Much of the optimism surrounding the Monterey shale derives from a study prepared for the U.S. Energy Information Administration (EIA) by INTEK, an Arlington, Virginia-based consulting firm specializing in energy, environment and sustainability issues. Its July 2011 report, “Review of Emerging U.S. Shale Gas and Shale Oil Plays,” provided the estimate that 15.4 billion bbl. of crude oil could be recovered from the Monterey. That figure dwarfs projections for the Bakken (3.59 billion bbl.) and Eagle Ford (3.35 billion bbl.) and constitutes a remarkable 64% of estimated recoverable crude oil in the lower 48 states of the U.S.

The EIA/INTEK report was followed by “The Monterey Shale & California’s Economic Future,” published by the University of Southern California’s Price School of Public Policy in March 2013.

Anticipating the expansion of hydraulic fracturing and employing a “North Dakota scenario,” the Southern California report forecast state job creation from Monterey shale activity at 512,000 to 2.8 million, or an increase as high as 10% by 2020. California’s per capita GDP was projected to grow as much as 14.3%, personal income as much as $222.3 billion and state and local government revenues as much as $24.6 billion.

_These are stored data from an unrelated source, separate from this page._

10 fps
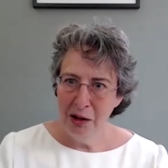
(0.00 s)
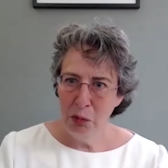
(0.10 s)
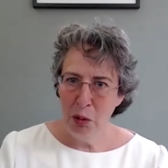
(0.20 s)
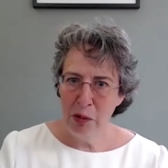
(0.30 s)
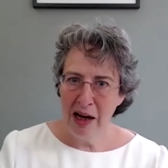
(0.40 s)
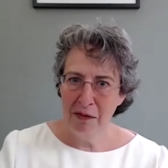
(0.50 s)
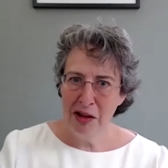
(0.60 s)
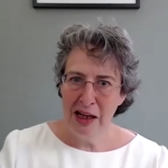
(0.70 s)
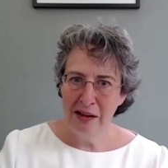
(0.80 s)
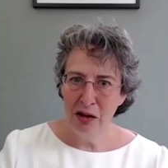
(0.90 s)
What we have
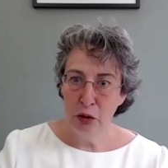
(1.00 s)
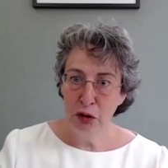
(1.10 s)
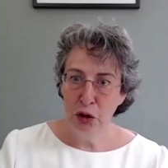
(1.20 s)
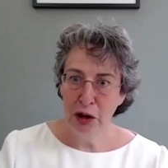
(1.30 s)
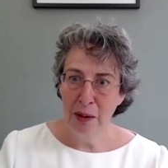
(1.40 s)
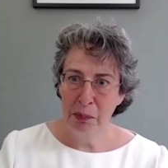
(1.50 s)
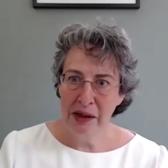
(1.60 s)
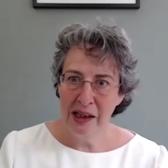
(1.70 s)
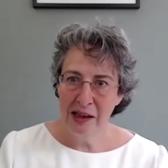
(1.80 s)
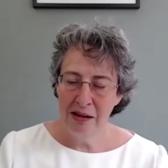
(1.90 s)
then is an offshore
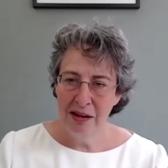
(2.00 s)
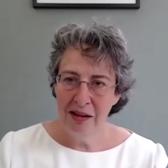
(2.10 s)
company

The unbridled optimism in these reports is tempered by the reality that California is not North Dakota or Texas
and that the Monterey is not the Bakken or the Eagle Ford. What California does have is Senate Bill No. 4, commonly
known as SB-4, a law that took effect January 1, 2014, to regulate oil and gas well stimulations, specifically
hydraulic fracturing.

“These are onerous regulations,” says Hull of the Western States Petroleum Association, whose group successfully lobbied to avert a legislative moratorium on hydraulic fracturing. “We supported a balanced and comprehensive approach. We had hoped to negotiate and persuade lawmakers to make the bill more balanced.”

Still, he acknowledges that this method of drilling will be heavily regulated everywhere in the future, so implementation
of SB-4 carries with it a significant positive: “The policy of the state is that hydraulic fracturing is an
appropriate technology,” he says

Work in progress

The Monterey shale has not developed into Bakken with a tan, but is by no means a giant dry hole.

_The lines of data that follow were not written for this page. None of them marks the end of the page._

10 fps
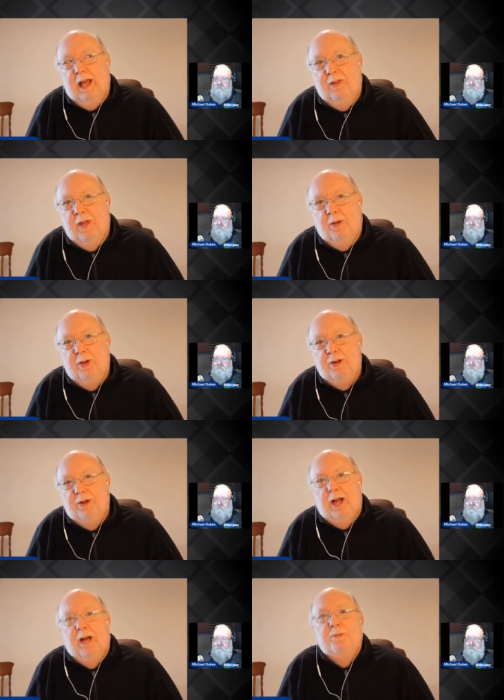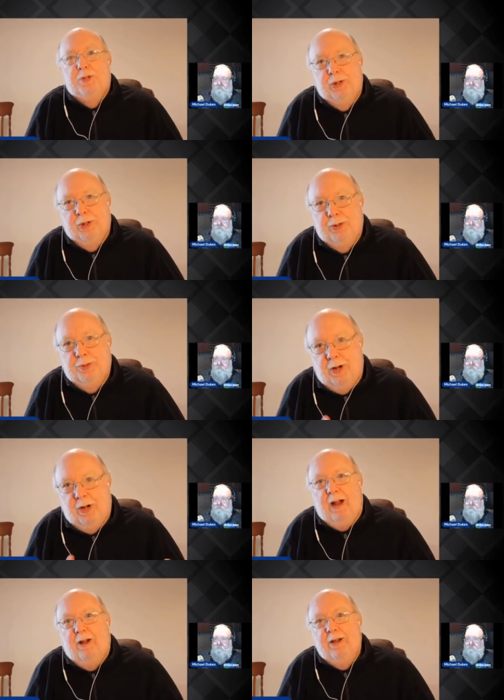And then when you come to, you
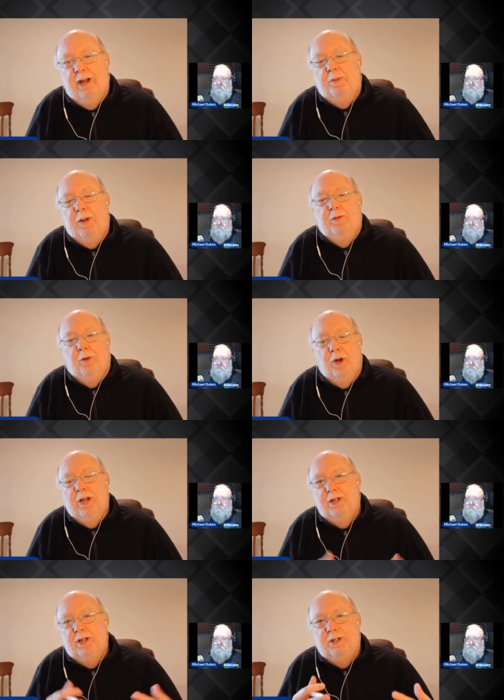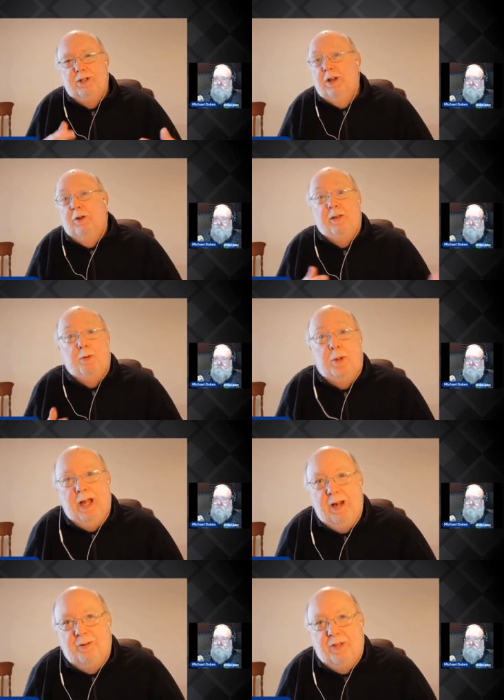know, how are you going to pay for it? You just, you don't have a
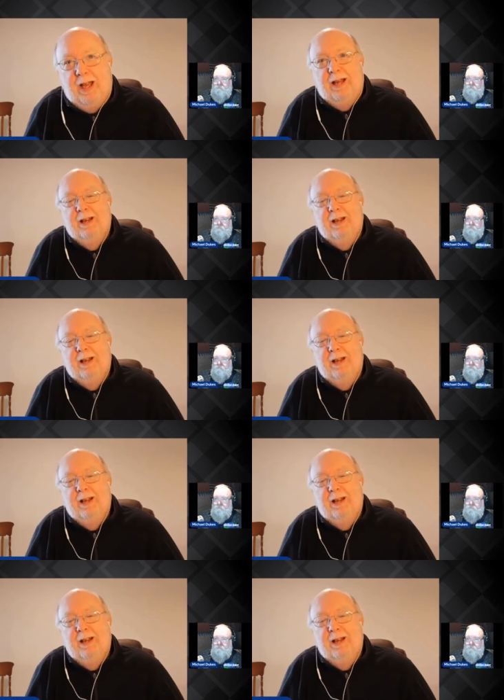plan for that.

“Exploration is taking place,” Hull says. “Companies are in a period of examining what combination of methods
gets the best result.”

And while the middle of the country frets about what to do with the sudden bounty in production, California needs
to keep drilling.

“California only produces 38% to 40% of the oil that we need,” Hull says. “The economics are pretty clear. If the oil
is produced here, then it will be used here.”

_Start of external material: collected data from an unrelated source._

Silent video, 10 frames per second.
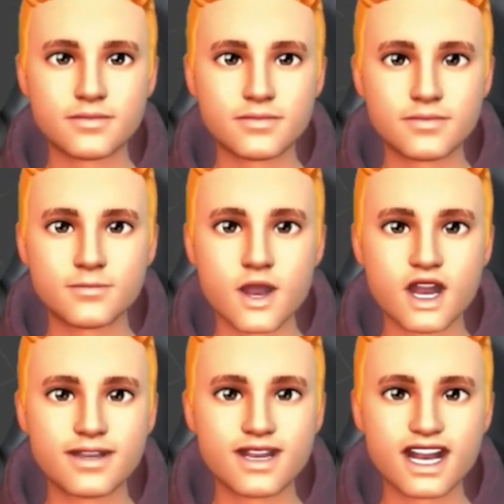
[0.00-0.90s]
For
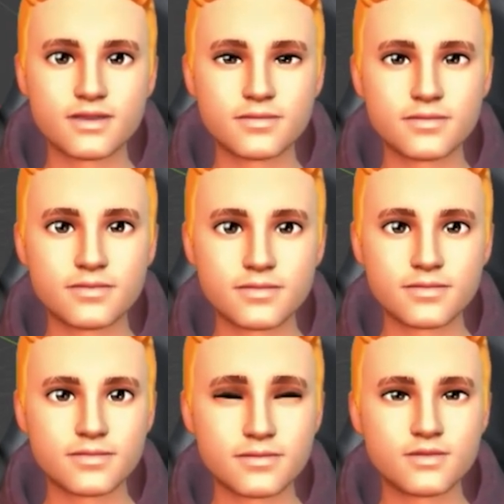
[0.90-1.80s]
this
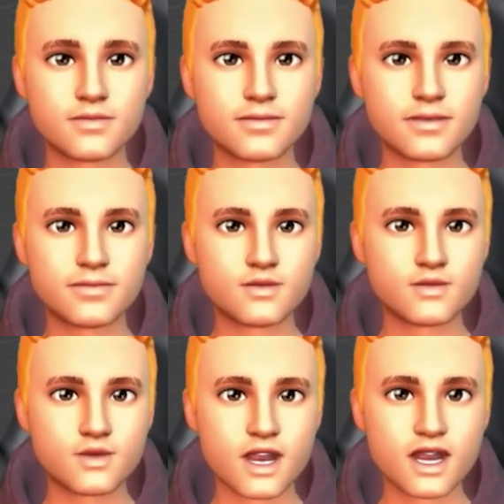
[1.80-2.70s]

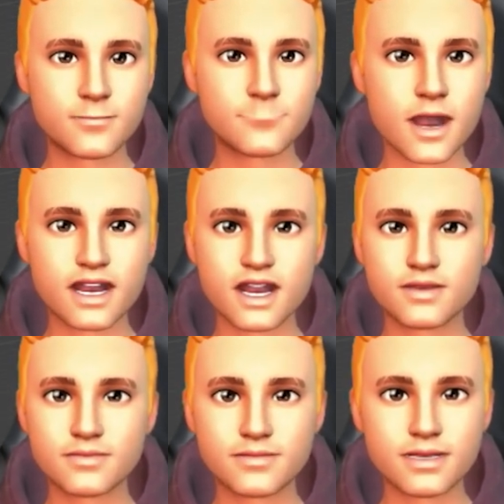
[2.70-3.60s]
bottom part,
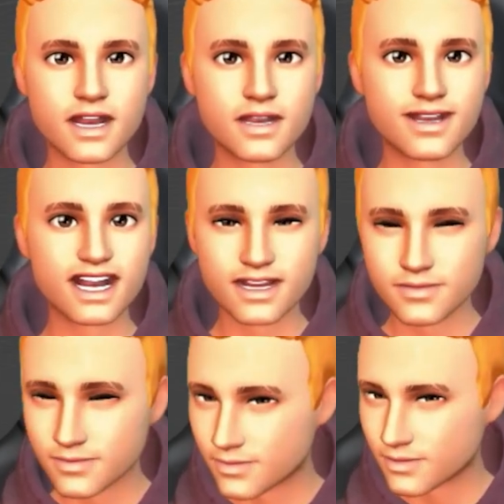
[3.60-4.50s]
select this,
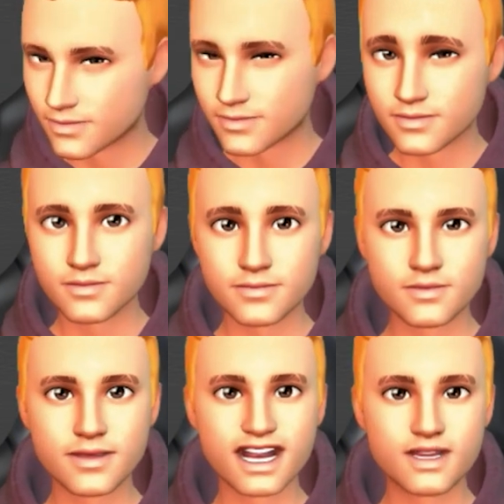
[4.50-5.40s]

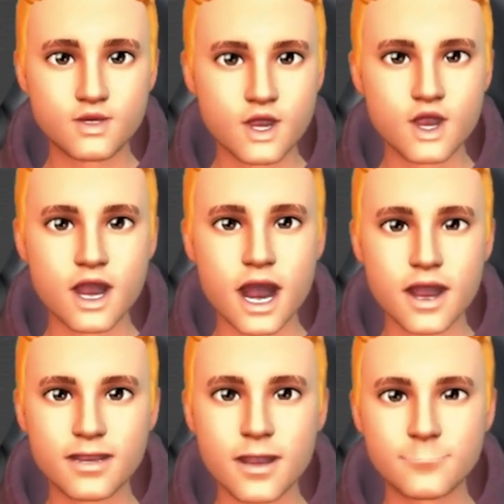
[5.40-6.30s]
press U, unwrap,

The EIA/INTEK report’s findings are wildly optimistic for geologists Behl and Hughes, who cannot scientifically
find a basis for the stated potential and are skeptical that hydraulic fracturing will be effective in the Monterey shale, at least in the short run.

The formation, however, has been reluctant to reveal all of its mysteries. “We know a fair amount about the shallowly buried areas,” Behl says, “but we know next to nothing about the deeper areas.”

Hughes is also curious about what’s down there.

“Oil might be found when we drill very deep wells,” he says. “Who knows?”